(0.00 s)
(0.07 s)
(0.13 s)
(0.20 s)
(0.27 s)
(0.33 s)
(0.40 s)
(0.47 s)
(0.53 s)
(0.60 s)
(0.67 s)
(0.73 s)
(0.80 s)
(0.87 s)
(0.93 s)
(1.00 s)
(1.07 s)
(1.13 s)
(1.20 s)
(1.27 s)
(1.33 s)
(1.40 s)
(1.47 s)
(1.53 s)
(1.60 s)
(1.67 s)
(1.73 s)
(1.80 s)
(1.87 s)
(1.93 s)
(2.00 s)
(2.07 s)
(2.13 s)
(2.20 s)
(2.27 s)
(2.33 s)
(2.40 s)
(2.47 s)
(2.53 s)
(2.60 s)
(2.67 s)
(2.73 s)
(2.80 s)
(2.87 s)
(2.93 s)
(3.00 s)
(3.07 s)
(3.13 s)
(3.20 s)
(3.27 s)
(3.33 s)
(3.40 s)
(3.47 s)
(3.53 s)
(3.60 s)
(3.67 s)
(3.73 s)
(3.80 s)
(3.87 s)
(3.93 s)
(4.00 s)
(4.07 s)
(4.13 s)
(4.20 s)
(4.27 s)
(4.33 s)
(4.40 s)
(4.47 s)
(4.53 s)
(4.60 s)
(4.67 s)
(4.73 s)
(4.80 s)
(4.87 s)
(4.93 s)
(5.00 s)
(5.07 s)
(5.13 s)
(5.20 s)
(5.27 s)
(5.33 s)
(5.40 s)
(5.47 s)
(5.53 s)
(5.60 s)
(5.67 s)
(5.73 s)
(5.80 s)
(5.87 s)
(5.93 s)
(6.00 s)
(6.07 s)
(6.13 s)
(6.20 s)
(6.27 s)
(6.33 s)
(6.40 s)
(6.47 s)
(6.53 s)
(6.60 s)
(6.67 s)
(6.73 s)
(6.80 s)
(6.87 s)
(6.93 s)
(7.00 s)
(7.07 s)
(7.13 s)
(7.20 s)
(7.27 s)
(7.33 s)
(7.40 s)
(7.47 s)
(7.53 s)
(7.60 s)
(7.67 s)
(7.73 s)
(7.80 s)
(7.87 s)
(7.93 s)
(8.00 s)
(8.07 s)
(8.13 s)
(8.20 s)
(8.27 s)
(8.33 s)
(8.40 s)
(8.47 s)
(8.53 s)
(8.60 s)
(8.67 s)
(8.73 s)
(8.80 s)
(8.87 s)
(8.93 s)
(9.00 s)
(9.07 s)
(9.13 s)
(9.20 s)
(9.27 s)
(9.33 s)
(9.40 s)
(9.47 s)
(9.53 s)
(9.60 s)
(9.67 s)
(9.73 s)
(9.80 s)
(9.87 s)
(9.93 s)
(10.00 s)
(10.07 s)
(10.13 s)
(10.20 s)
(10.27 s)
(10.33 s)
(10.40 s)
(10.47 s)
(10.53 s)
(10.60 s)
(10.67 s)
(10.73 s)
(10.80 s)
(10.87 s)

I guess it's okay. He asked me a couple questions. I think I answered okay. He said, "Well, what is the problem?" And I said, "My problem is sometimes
#####
#### What this task involves:
Set the data down again in full. Keep it exact.

#### Answer space:
(0.00 s)
(0.07 s)
(0.13 s)
(0.20 s)
(0.27 s)
(0.33 s)
(0.40 s)
(0.47 s)
(0.53 s)
(0.60 s)
(0.67 s)
(0.73 s)
(0.80 s)
(0.87 s)
(0.93 s)
(1.00 s)
(1.07 s)
(1.13 s)
(1.20 s)
(1.27 s)
(1.33 s)
(1.40 s)
(1.47 s)
(1.53 s)
(1.60 s)
(1.67 s)
(1.73 s)
(1.80 s)
(1.87 s)
(1.93 s)
(2.00 s)
(2.07 s)
(2.13 s)
(2.20 s)
(2.27 s)
(2.33 s)
(2.40 s)
(2.47 s)
(2.53 s)
(2.60 s)
(2.67 s)
(2.73 s)
(2.80 s)
(2.87 s)
(2.93 s)
(3.00 s)
(3.07 s)
(3.13 s)
(3.20 s)
(3.27 s)
(3.33 s)
(3.40 s)
(3.47 s)
(3.53 s)
(3.60 s)
(3.67 s)
(3.73 s)
(3.80 s)
(3.87 s)
(3.93 s)
(4.00 s)
(4.07 s)
(4.13 s)
(4.20 s)
(4.27 s)
(4.33 s)
(4.40 s)
(4.47 s)
(4.53 s)
(4.60 s)
(4.67 s)
(4.73 s)
(4.80 s)
(4.87 s)
(4.93 s)
(5.00 s)
(5.07 s)
(5.13 s)
(5.20 s)
(5.27 s)
(5.33 s)
(5.40 s)
(5.47 s)
(5.53 s)
(5.60 s)
(5.67 s)
(5.73 s)
(5.80 s)
(5.87 s)
(5.93 s)
(6.00 s)
(6.07 s)
(6.13 s)
(6.20 s)
(6.27 s)
(6.33 s)
(6.40 s)
(6.47 s)
(6.53 s)
(6.60 s)
(6.67 s)
(6.73 s)
(6.80 s)
(6.87 s)
(6.93 s)
(7.00 s)
(7.07 s)
(7.13 s)
(7.20 s)
(7.27 s)
(7.33 s)
(7.40 s)
(7.47 s)
(7.53 s)
(7.60 s)
(7.67 s)
(7.73 s)
(7.80 s)
(7.87 s)
(7.93 s)
(8.00 s)
(8.07 s)
(8.13 s)
(8.20 s)
(8.27 s)
(8.33 s)
(8.40 s)
(8.47 s)
(8.53 s)
(8.60 s)
(8.67 s)
(8.73 s)
(8.80 s)
(8.87 s)
(8.93 s)
(9.00 s)
(9.07 s)
(9.13 s)
(9.20 s)
(9.27 s)
(9.33 s)
(9.40 s)
(9.47 s)
(9.53 s)
(9.60 s)
(9.67 s)
(9.73 s)
(9.80 s)
(9.87 s)
(9.93 s)
(10.00 s)
(10.07 s)
(10.13 s)
(10.20 s)
(10.27 s)
(10.33 s)
(10.40 s)
(10.47 s)
(10.53 s)
(10.60 s)
(10.67 s)
(10.73 s)
(10.80 s)
(10.87 s)

I guess it's okay. He asked me a couple questions. I think I answered okay. He said, "Well, what is the problem?" And I said, "My problem is sometimes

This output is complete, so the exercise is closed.